Com Pedro e sob Pedro

Cristo edifica a sua Igreja por meio do Espírito Santo sobre a fé professada por Pedro (Mt 16,18), nós professamos a fé na Trindade Santa em união com o papa e sujeitos à sua autoridade. Para nós católicos o papa é o Vigário de Cristo, Sucessor de Pedro, o Bispo de Roma.

Em algumas monarquias quando morria um rei, no mesmo momento que se anunciava a morte de um rei já se anunciava quem era o novo rei com a seguinte expressão: “O rei está morto. Longa vida ao rei!”.
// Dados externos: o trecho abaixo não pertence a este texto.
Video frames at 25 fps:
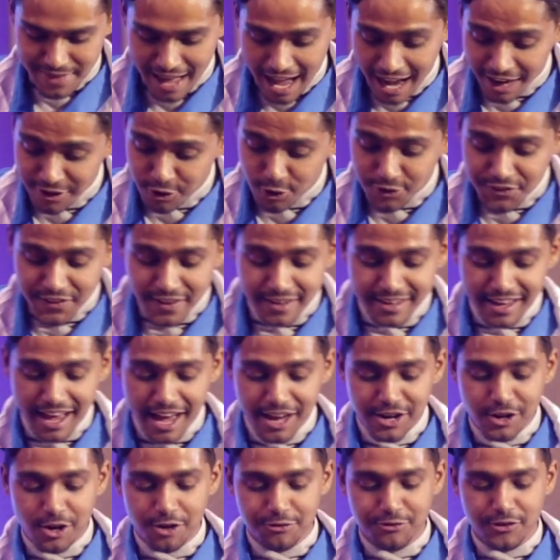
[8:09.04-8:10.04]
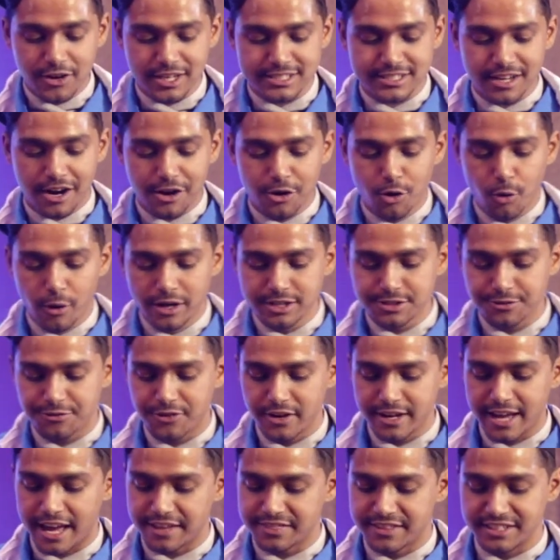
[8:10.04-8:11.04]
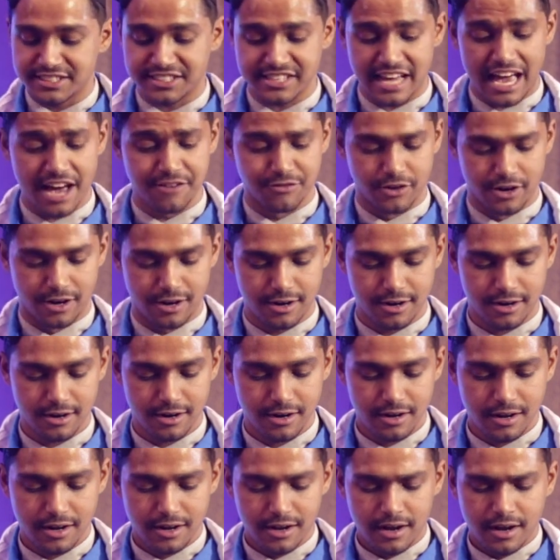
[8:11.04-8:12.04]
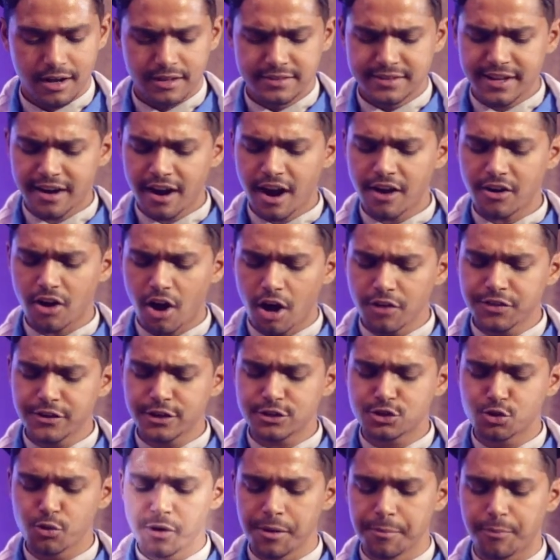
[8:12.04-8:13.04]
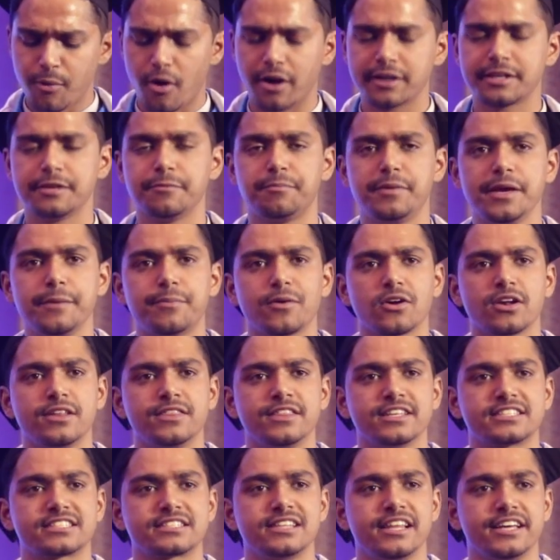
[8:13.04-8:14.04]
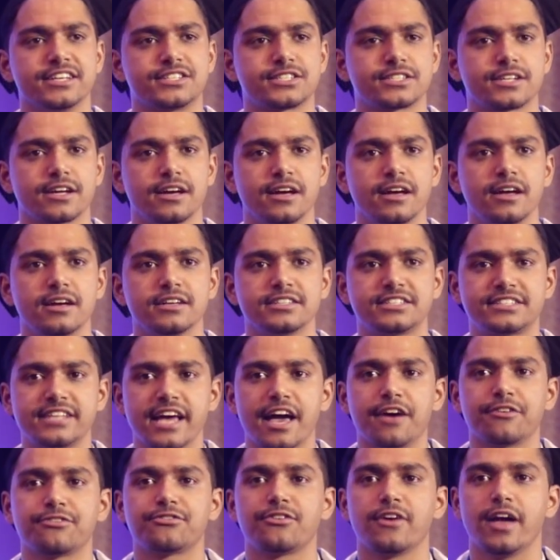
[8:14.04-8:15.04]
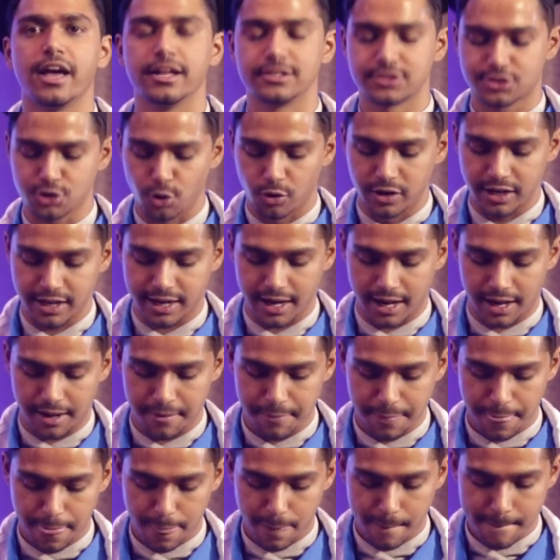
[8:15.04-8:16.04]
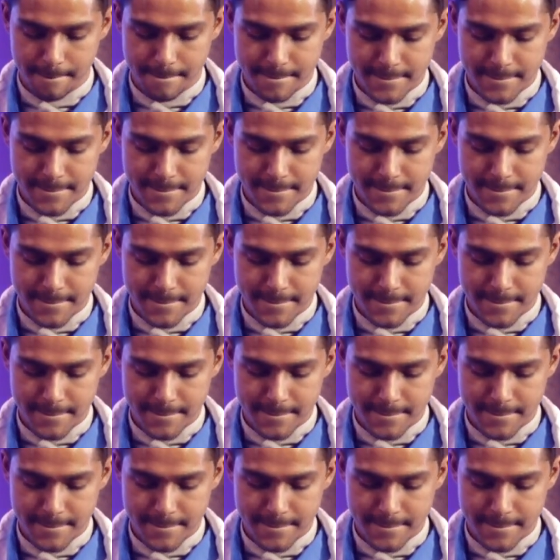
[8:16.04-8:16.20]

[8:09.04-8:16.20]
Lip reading: I don't think any of us are going to forget this ever. There are other two important people in this list, Seth and Sonika.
A Igreja não se rege pelo princípio  da monarquia, mas pelo princípio da koinonia, ou seja, da comunhão. O bispo de Roma preside as demais Igrejas na Caridade como tão bem nos lembrou o papa Francisco no dia de sua eleição pontifical. Parafraseando a aclamação monárquica poderíamos dizer: Cristo está vivo! A Igreja vive! Pedro é Francisco! Longa vida ao papa!

Neste momento de tantas polarizações e intolerâncias renovo minha comunhão com o papa Francisco e rezo pela nossa Igreja fazendo minhas as palavras do seu confrade Dom Luciano Mendes de Almeida: “Senhor Jesus, não vos pedimos que nos livreis das provações, mas que concedais a força do vosso Espírito para superá-las em bem da Igreja.

A certeza do vosso amor nos renova a cada dia. A alegria de servir aos irmãos é nossa melhor recompensa. Ensinai-nos, a exemplo de nossa Mãe, a repetir sempre sim no cumprimento da vontade do Pai. Amém!”